Hello,
Following a 2019 hysterectomy my scheduled CT scan showed an enlarged spleen and further PET/CT confirmed a tumour plus other hot spots, including an inoperable one in my chest.
A splenectomy was perfomed just before Xmas 2020 and, following complications, I was hospitalised for two months. The tumour and further 'hot' lymph nodes having been dealt with.
I'm now at home and trying to build up my strength. The original projected chemo didn't happen within the originally projected timeframe and my oncologist thought I'd not survive it anyway due to my weakened state. He thought I should concentrate on quality of life.
However my gyny surgeon hopes I will make myself strong enough to undergo chemo and, possibly the only other option, radiation, for the inoperable chest cancer.
Meanwhile, with the passage of time, there may well be other hot spots yet to be discovered. As it's an agressive stage 3 I wouldn't be suprised, but that's me speculating at the moment.
I've researched my prognosis which is grim. Anything from 8-15 months in the examples I've found and there aren't that many examples it seems as such a recurrence is rare. However, it would appear that it's a small club I've been joined up to.

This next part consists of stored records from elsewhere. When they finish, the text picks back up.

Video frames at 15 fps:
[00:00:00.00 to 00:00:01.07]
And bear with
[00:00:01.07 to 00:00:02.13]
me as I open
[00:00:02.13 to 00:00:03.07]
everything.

I was wondering if there is anyone else out there who might be in the same boat?
In fact, anybody else having to think about whether it's worth having chemo, when the payoff can be so little?
Thanks for being there.
RD
Hi WishingWell,
I'm seeing my oncologist in a couple of weeks and then I'll find out what he thinks about chemo for me. It's funny but a few weeks back when I was in a worst place than now, I was actually relieved when he told me he wouldn't give it me. I felt as if a huge burden had been lifted - it became his decision and not mine as to whether or not to have it.

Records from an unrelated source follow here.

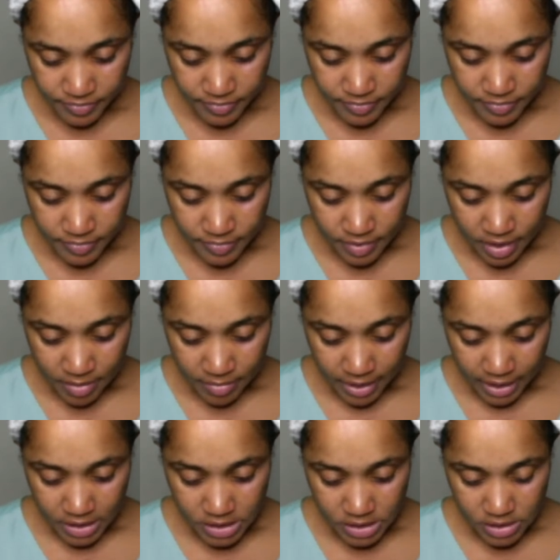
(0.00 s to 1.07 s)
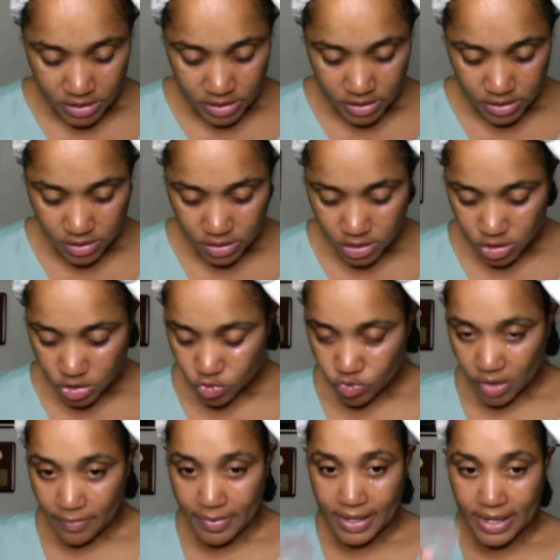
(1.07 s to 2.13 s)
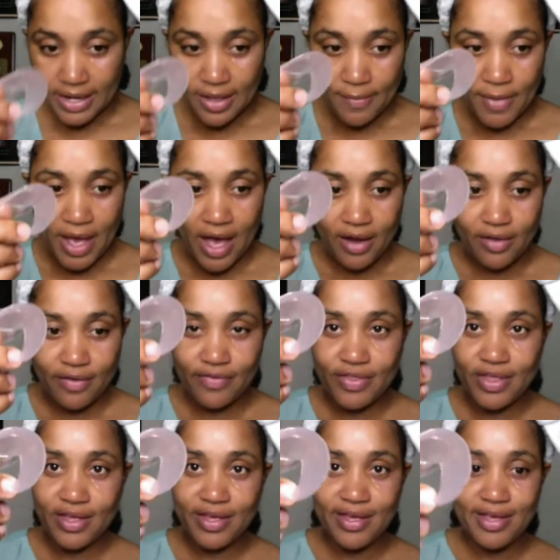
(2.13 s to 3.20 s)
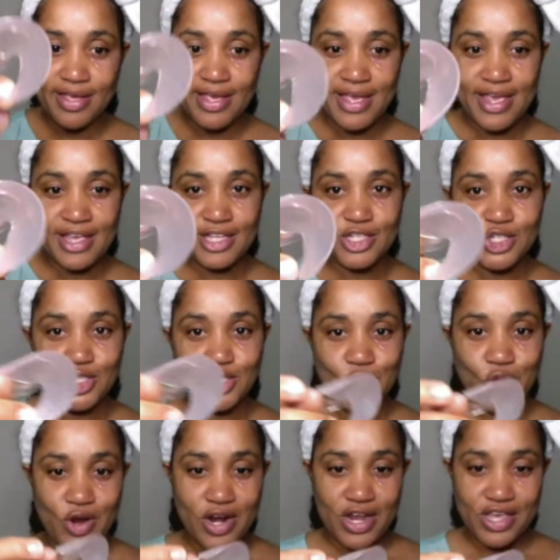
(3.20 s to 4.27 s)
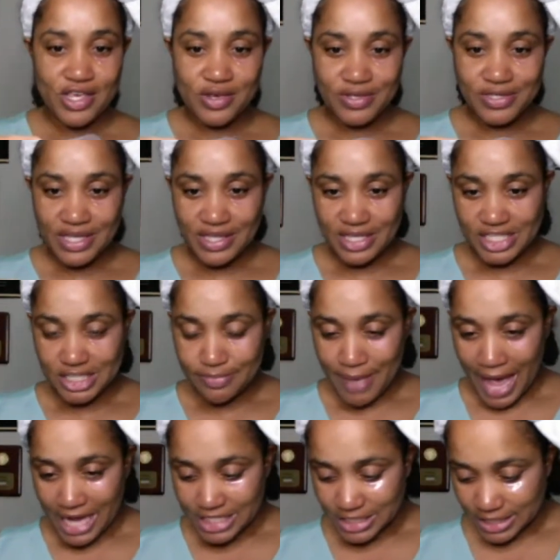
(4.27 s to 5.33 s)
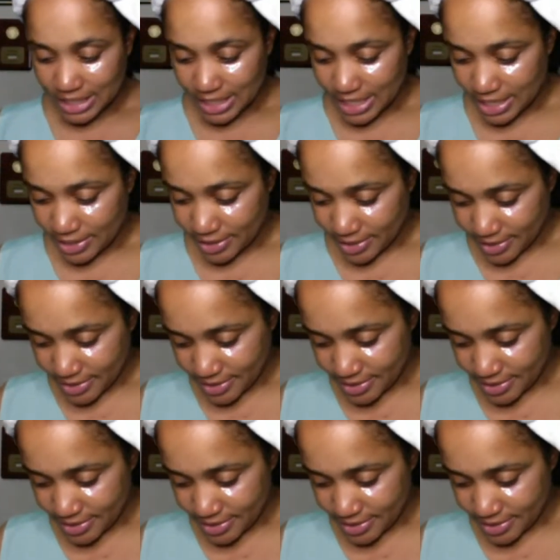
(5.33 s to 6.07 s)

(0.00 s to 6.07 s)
I'm like scraping it up out of the jar using the spatula here.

Now it's likely the decision will be back in my hands, as I'm much stronger now. I feel I need more information before I can do that, but as that all seems to be ifs, buts and maybes, an informed decision may be wishful thinking. I'd like to have the best quality of life I can manage. Do I swap a possible three good months for a possible three awful months to maybe get another three in a probably not great condition. It's an impossible question to answer it seems.
I've heard that previous RT can hamper the success rates for subsequent RT later, but I don't know if this is across the board?? I opted not to have any brachytherapy after my hysterectomy as it seemed the survival rate with or without was the same, so maybe that will be taken into consideration in my case.
I really hope things work out for you and I thank you for sharing your experiences.